• **Task description**
Using the records that follow, reproduce exactly the lines starting at the line containing "[0:06.00-0:07.00]" and ending at the line containing "[0:28.00-0:29.00]". Include both end lines and no pictures.

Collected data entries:
__________________________________________________

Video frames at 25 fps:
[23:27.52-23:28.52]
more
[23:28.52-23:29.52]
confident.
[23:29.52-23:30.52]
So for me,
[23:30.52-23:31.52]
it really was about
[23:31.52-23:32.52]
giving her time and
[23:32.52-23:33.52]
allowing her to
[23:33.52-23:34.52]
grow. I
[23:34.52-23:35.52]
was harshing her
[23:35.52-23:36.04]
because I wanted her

__________________________________________________

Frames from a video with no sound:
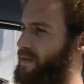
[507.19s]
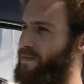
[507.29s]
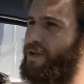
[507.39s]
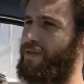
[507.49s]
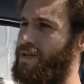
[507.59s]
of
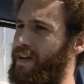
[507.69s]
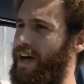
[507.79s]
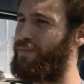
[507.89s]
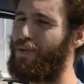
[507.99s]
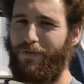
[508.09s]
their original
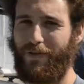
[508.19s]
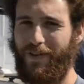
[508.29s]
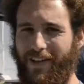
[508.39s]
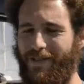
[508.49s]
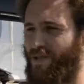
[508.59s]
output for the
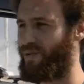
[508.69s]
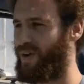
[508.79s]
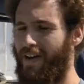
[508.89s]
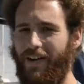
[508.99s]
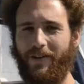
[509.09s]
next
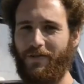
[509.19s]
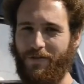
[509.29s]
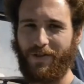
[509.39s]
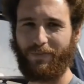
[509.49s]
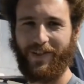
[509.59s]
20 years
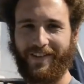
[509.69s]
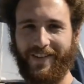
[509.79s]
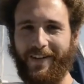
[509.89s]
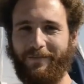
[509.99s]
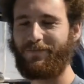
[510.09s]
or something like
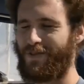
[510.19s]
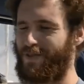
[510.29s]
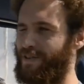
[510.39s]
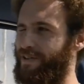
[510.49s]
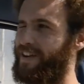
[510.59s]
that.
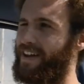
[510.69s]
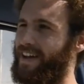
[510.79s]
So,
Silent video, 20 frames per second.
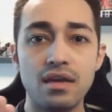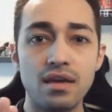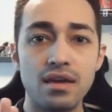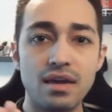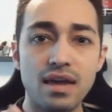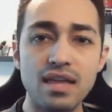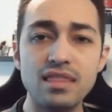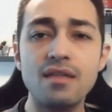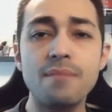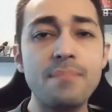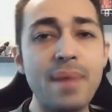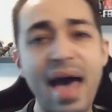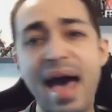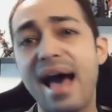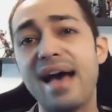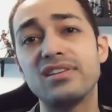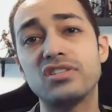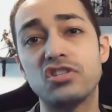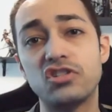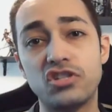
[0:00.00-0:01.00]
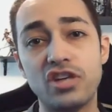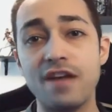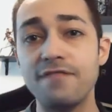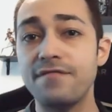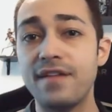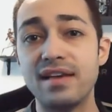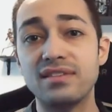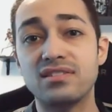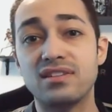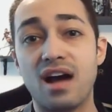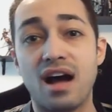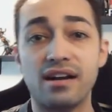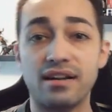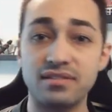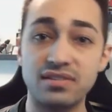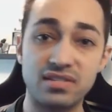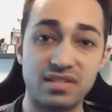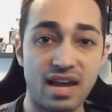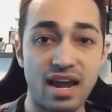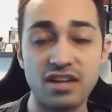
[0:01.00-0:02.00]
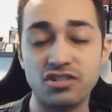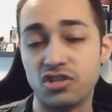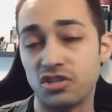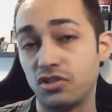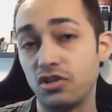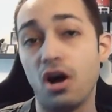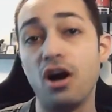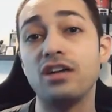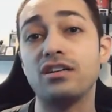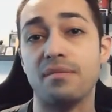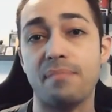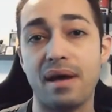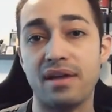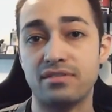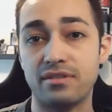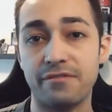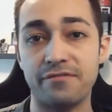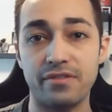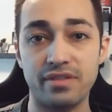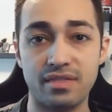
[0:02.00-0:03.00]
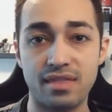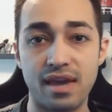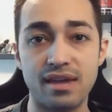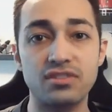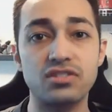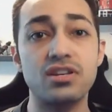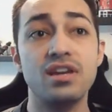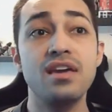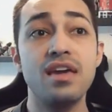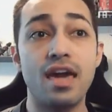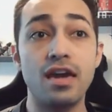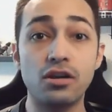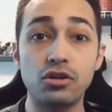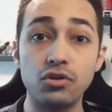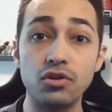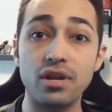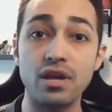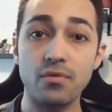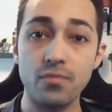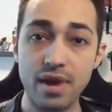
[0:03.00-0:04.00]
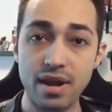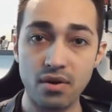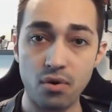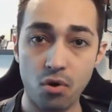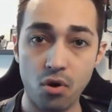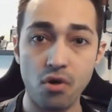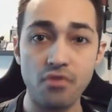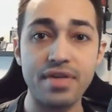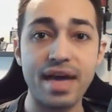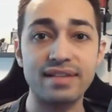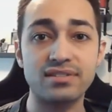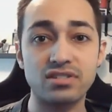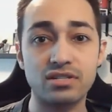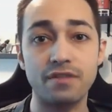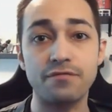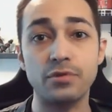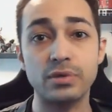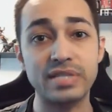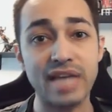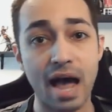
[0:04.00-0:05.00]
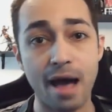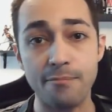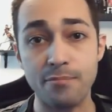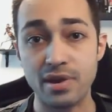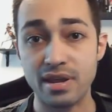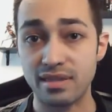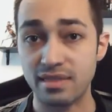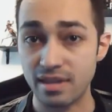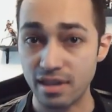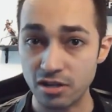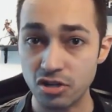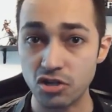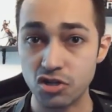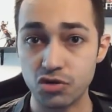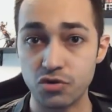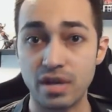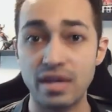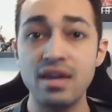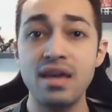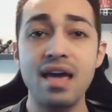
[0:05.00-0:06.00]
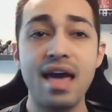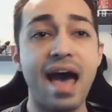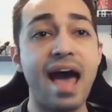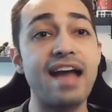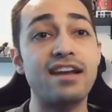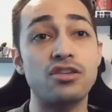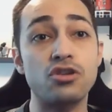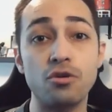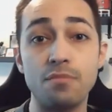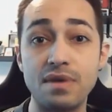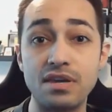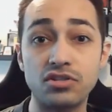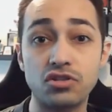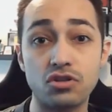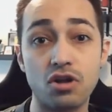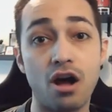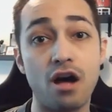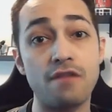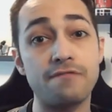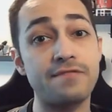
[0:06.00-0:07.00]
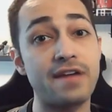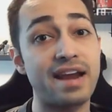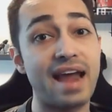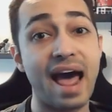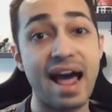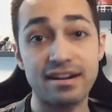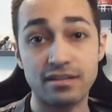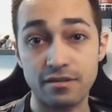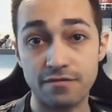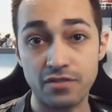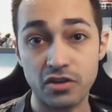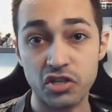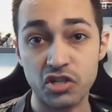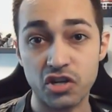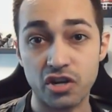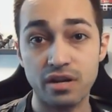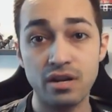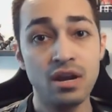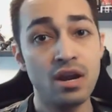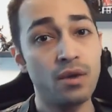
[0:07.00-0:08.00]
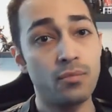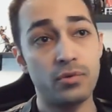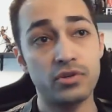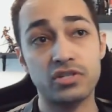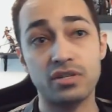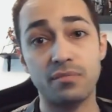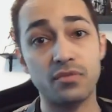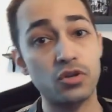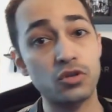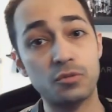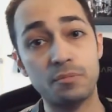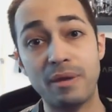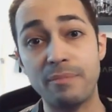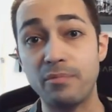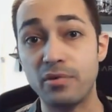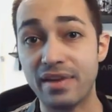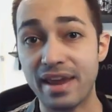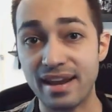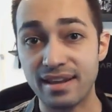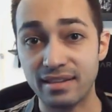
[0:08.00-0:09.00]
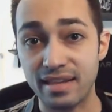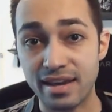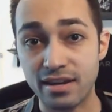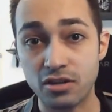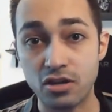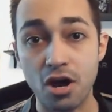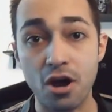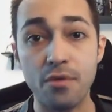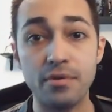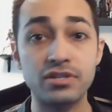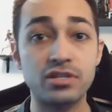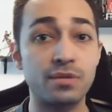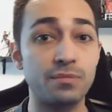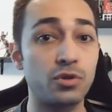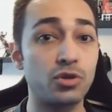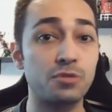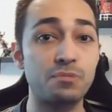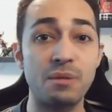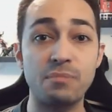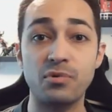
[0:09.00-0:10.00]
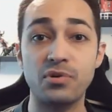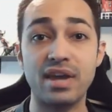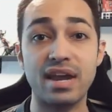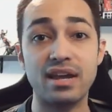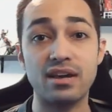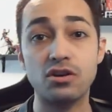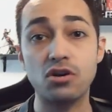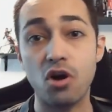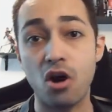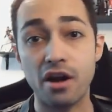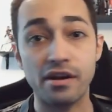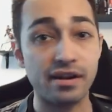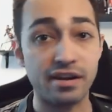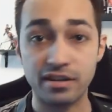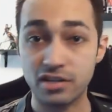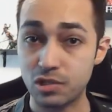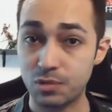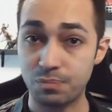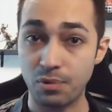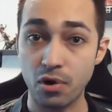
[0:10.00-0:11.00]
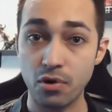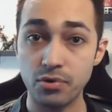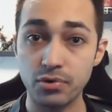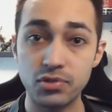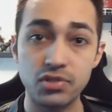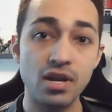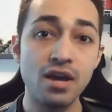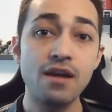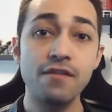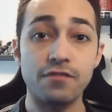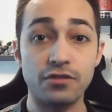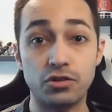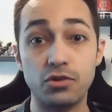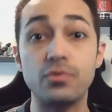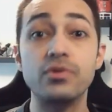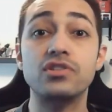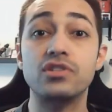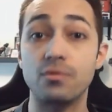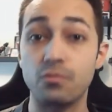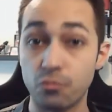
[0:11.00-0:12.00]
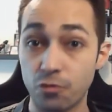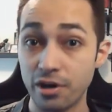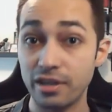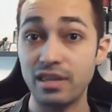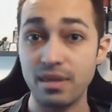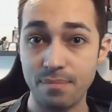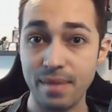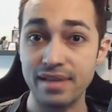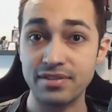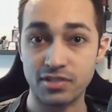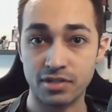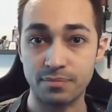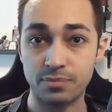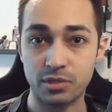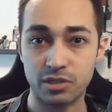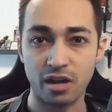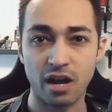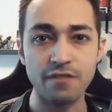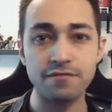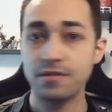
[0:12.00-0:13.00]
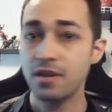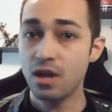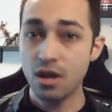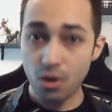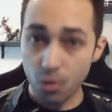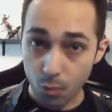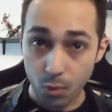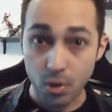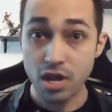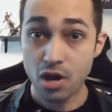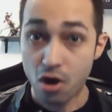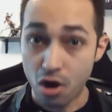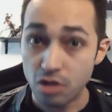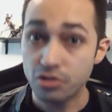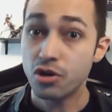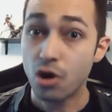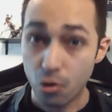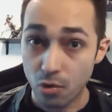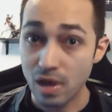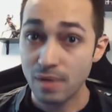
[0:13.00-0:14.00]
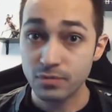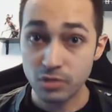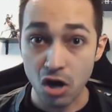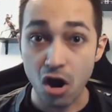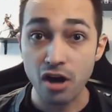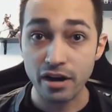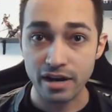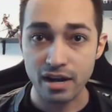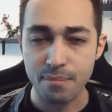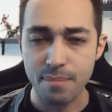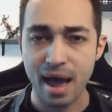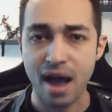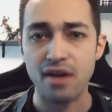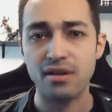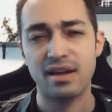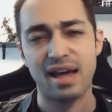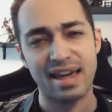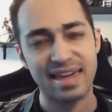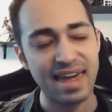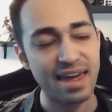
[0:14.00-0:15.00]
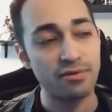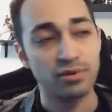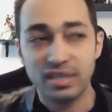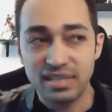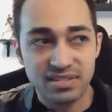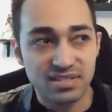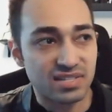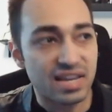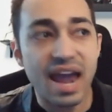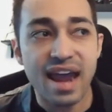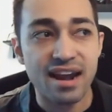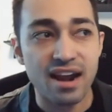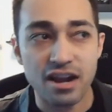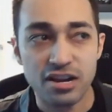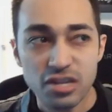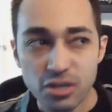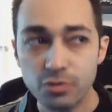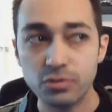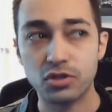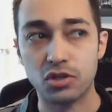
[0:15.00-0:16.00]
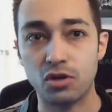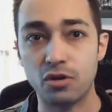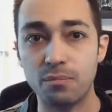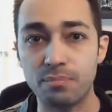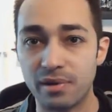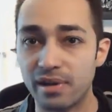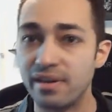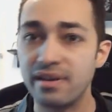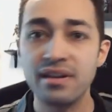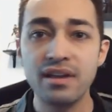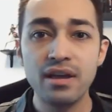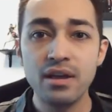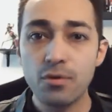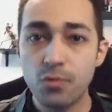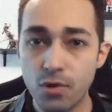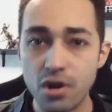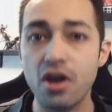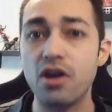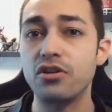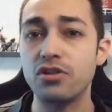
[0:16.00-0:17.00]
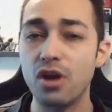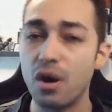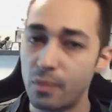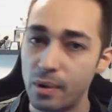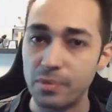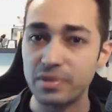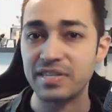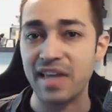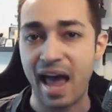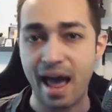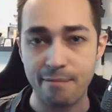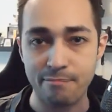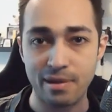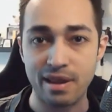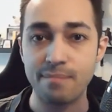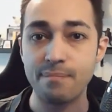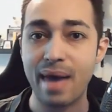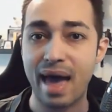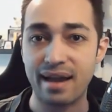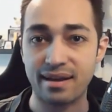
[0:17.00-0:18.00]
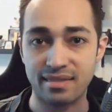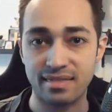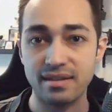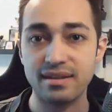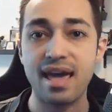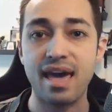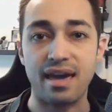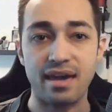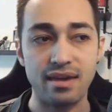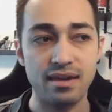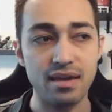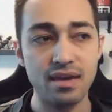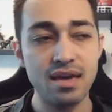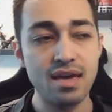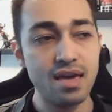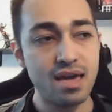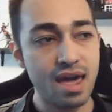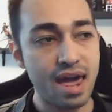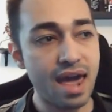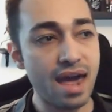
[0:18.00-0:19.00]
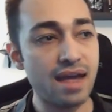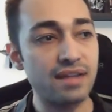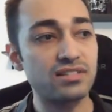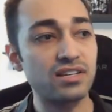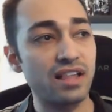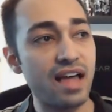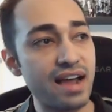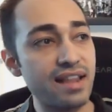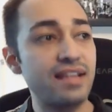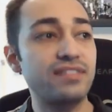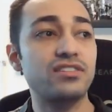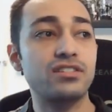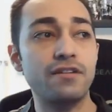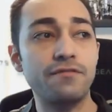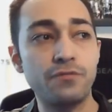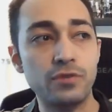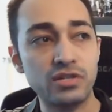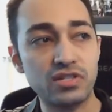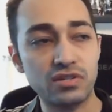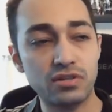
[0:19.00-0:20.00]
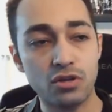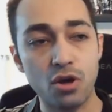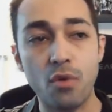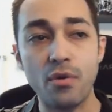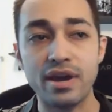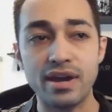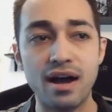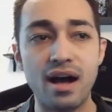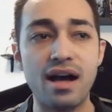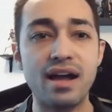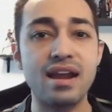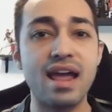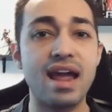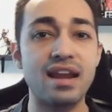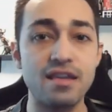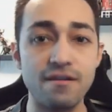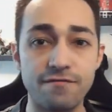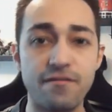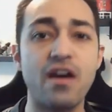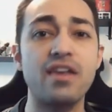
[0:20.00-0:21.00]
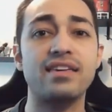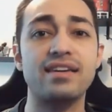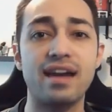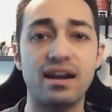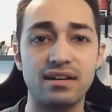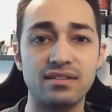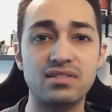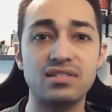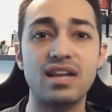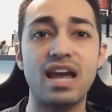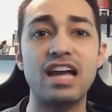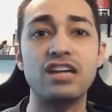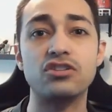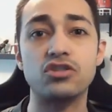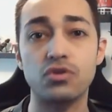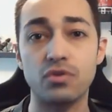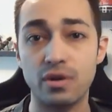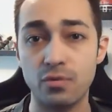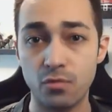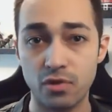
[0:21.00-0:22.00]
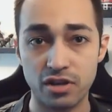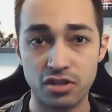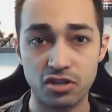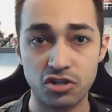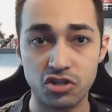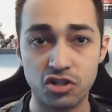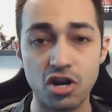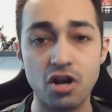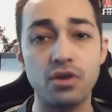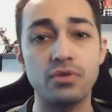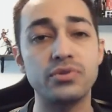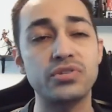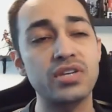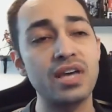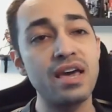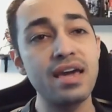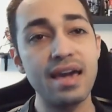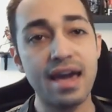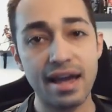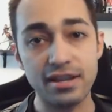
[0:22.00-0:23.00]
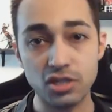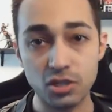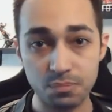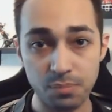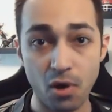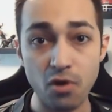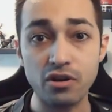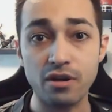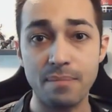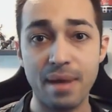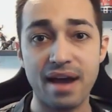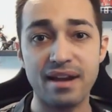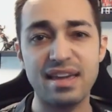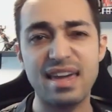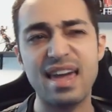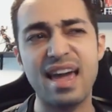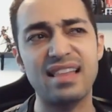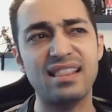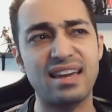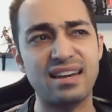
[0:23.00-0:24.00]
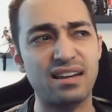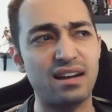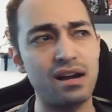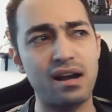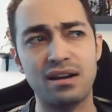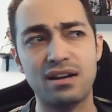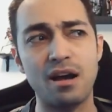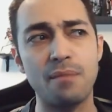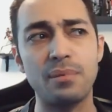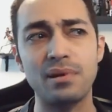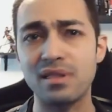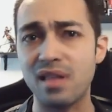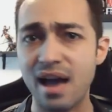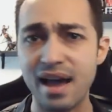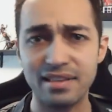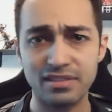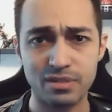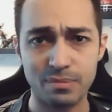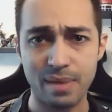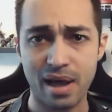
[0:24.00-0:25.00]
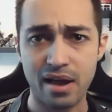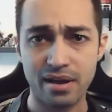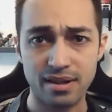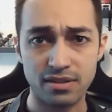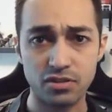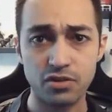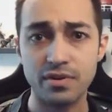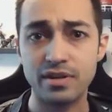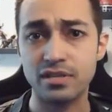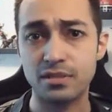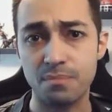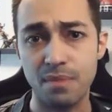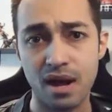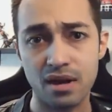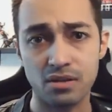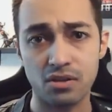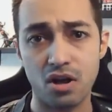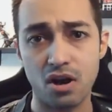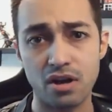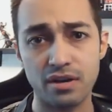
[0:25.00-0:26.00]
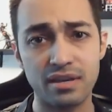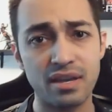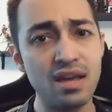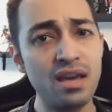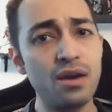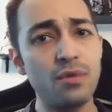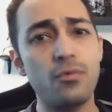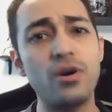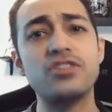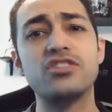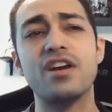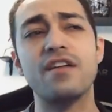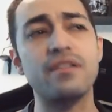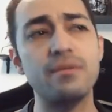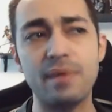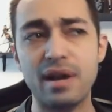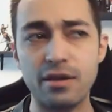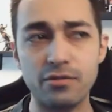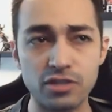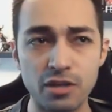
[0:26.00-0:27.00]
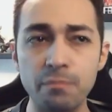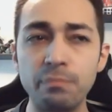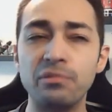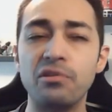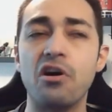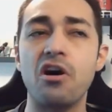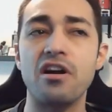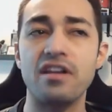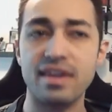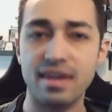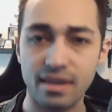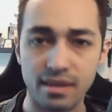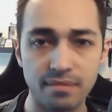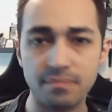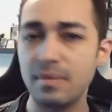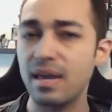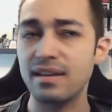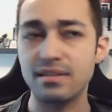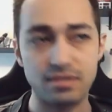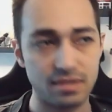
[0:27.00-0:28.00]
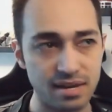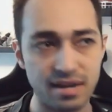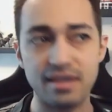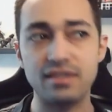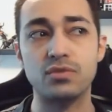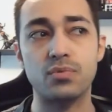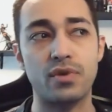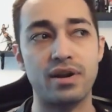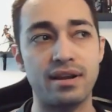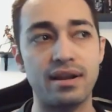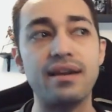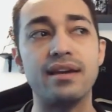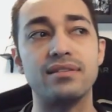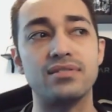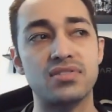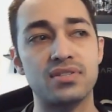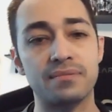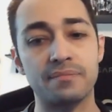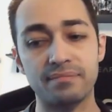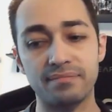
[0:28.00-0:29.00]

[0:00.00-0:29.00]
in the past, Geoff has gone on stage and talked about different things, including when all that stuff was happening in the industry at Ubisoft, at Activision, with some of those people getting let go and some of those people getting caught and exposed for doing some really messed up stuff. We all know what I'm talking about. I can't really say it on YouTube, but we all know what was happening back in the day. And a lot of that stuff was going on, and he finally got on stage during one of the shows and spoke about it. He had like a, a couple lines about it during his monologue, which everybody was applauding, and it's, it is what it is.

__________________________________________________

• **Output for this task**
[0:06.00-0:07.00]
[0:07.00-0:08.00]
[0:08.00-0:09.00]
[0:09.00-0:10.00]
[0:10.00-0:11.00]
[0:11.00-0:12.00]
[0:12.00-0:13.00]
[0:13.00-0:14.00]
[0:14.00-0:15.00]
[0:15.00-0:16.00]
[0:16.00-0:17.00]
[0:17.00-0:18.00]
[0:18.00-0:19.00]
[0:19.00-0:20.00]
[0:20.00-0:21.00]
[0:21.00-0:22.00]
[0:22.00-0:23.00]
[0:23.00-0:24.00]
[0:24.00-0:25.00]
[0:25.00-0:26.00]
[0:26.00-0:27.00]
[0:27.00-0:28.00]
[0:28.00-0:29.00]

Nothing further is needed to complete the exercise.